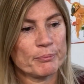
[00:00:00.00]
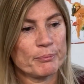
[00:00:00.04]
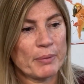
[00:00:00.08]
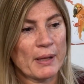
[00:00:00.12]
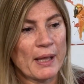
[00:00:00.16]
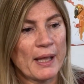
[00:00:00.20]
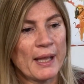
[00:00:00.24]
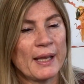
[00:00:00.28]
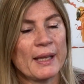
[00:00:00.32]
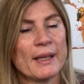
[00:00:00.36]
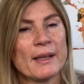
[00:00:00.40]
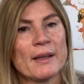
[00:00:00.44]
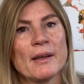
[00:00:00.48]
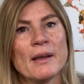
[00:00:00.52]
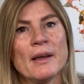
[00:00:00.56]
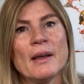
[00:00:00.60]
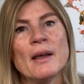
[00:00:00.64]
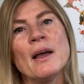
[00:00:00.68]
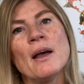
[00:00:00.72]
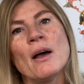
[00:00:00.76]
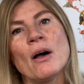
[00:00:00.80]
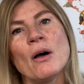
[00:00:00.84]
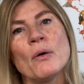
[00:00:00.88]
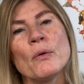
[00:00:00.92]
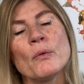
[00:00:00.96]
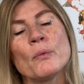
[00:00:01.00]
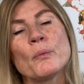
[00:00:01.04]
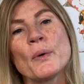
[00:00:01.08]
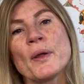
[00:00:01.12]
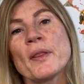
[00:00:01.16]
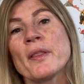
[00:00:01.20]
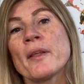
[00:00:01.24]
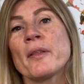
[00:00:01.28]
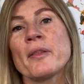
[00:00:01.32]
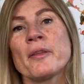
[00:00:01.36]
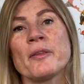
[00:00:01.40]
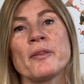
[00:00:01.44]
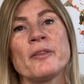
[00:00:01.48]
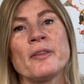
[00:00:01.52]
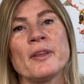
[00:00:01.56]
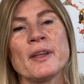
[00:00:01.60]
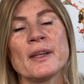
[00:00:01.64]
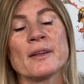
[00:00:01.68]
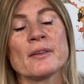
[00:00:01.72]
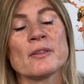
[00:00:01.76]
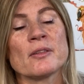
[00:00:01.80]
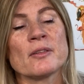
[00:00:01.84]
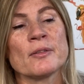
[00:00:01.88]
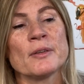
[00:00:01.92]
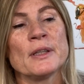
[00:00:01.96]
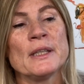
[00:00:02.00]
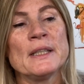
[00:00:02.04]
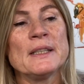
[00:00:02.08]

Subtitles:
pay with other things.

++++++++++

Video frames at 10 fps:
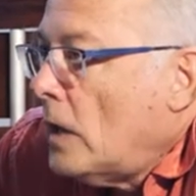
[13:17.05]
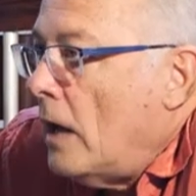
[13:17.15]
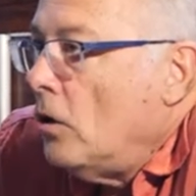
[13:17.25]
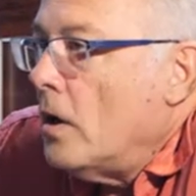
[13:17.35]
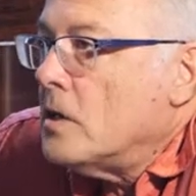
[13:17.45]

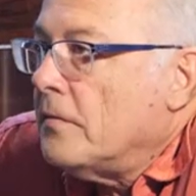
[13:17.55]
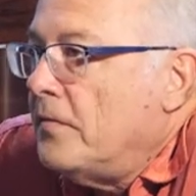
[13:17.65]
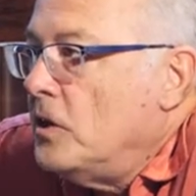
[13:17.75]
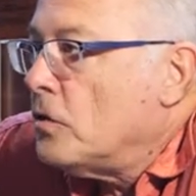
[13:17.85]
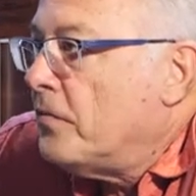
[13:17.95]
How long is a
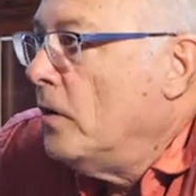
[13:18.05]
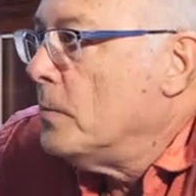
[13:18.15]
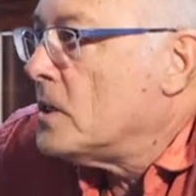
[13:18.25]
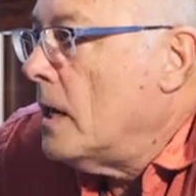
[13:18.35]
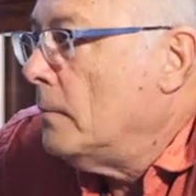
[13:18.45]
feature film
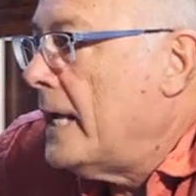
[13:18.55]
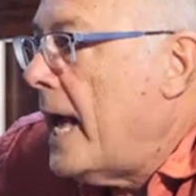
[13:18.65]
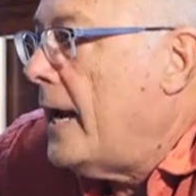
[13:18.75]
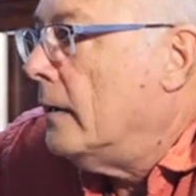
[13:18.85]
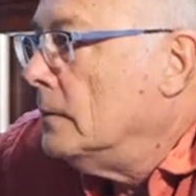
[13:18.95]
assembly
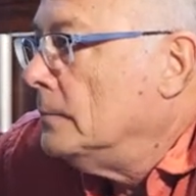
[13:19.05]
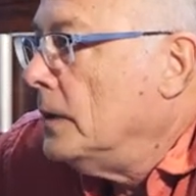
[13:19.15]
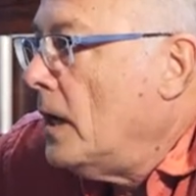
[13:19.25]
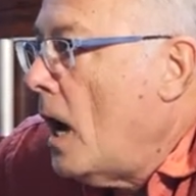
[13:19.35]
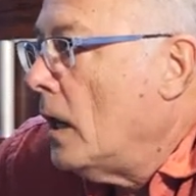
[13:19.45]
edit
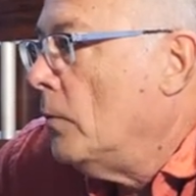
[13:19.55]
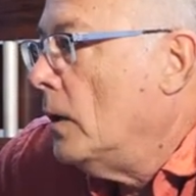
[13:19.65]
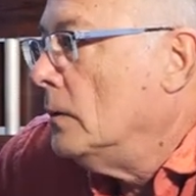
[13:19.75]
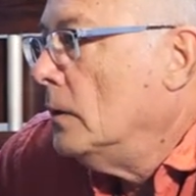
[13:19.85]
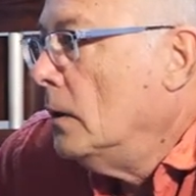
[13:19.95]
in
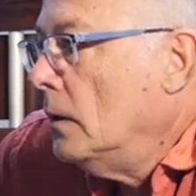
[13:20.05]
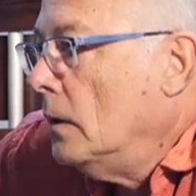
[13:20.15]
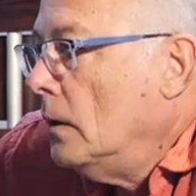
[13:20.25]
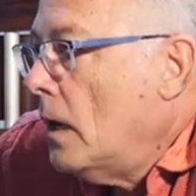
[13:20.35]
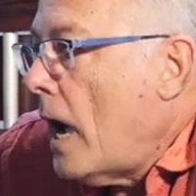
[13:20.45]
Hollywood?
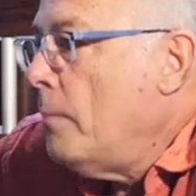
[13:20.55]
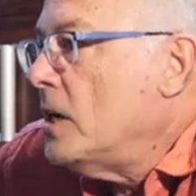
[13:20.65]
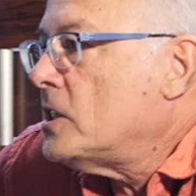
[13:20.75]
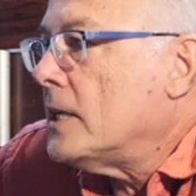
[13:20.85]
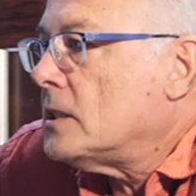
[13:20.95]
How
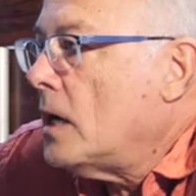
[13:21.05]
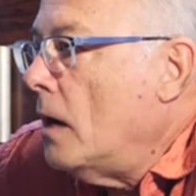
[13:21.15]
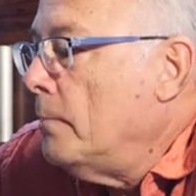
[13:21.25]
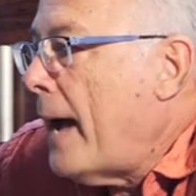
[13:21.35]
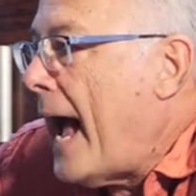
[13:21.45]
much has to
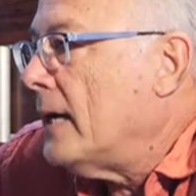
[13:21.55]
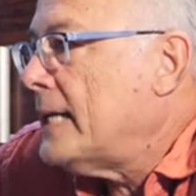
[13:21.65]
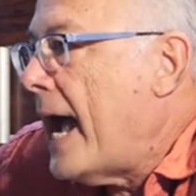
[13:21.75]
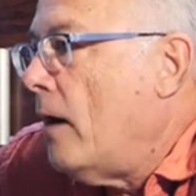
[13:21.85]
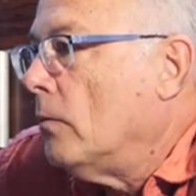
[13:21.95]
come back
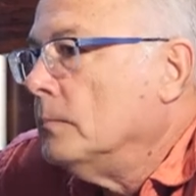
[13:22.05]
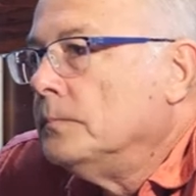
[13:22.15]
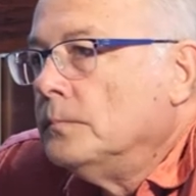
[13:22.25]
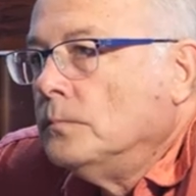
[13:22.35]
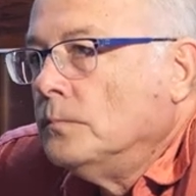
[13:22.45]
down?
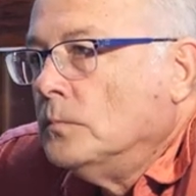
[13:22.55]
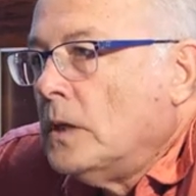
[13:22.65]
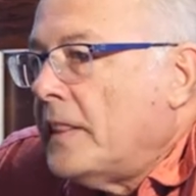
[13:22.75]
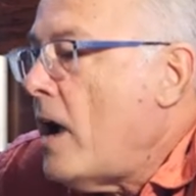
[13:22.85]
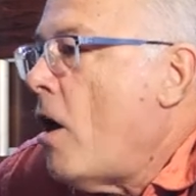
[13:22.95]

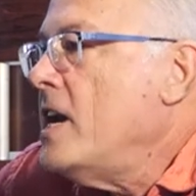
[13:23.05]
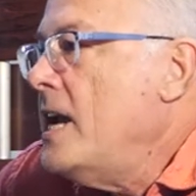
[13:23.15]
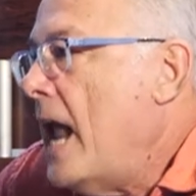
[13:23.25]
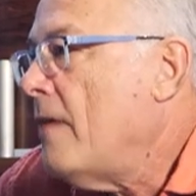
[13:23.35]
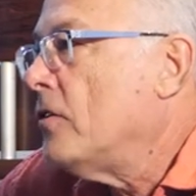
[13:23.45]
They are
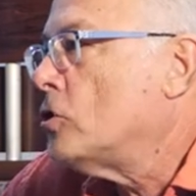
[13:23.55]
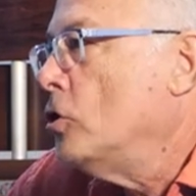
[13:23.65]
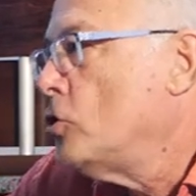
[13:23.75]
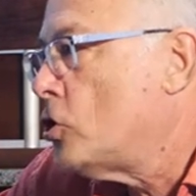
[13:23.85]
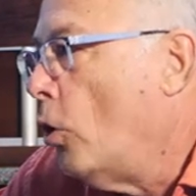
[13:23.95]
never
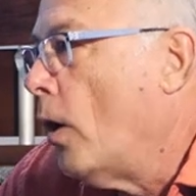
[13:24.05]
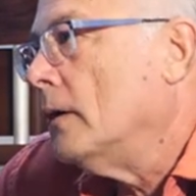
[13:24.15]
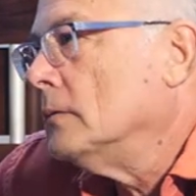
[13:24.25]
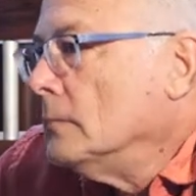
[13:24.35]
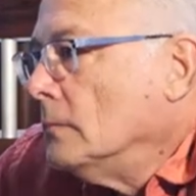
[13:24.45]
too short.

++++++++++

* INSTRUCTIONS FOR THE TASK: After locating the line containing "[00:00:00.00]" in the entries above, return it and every line after it exactly, ending at the line containing "[00:00:01.72]", without pictures.

* THE COMPLETED TASK:
[00:00:00.00]
[00:00:00.04]
[00:00:00.08]
[00:00:00.12]
[00:00:00.16]
[00:00:00.20]
[00:00:00.24]
[00:00:00.28]
[00:00:00.32]
[00:00:00.36]
[00:00:00.40]
[00:00:00.44]
[00:00:00.48]
[00:00:00.52]
[00:00:00.56]
[00:00:00.60]
[00:00:00.64]
[00:00:00.68]
[00:00:00.72]
[00:00:00.76]
[00:00:00.80]
[00:00:00.84]
[00:00:00.88]
[00:00:00.92]
[00:00:00.96]
[00:00:01.00]
[00:00:01.04]
[00:00:01.08]
[00:00:01.12]
[00:00:01.16]
[00:00:01.20]
[00:00:01.24]
[00:00:01.28]
[00:00:01.32]
[00:00:01.36]
[00:00:01.40]
[00:00:01.44]
[00:00:01.48]
[00:00:01.52]
[00:00:01.56]
[00:00:01.60]
[00:00:01.64]
[00:00:01.68]
[00:00:01.72]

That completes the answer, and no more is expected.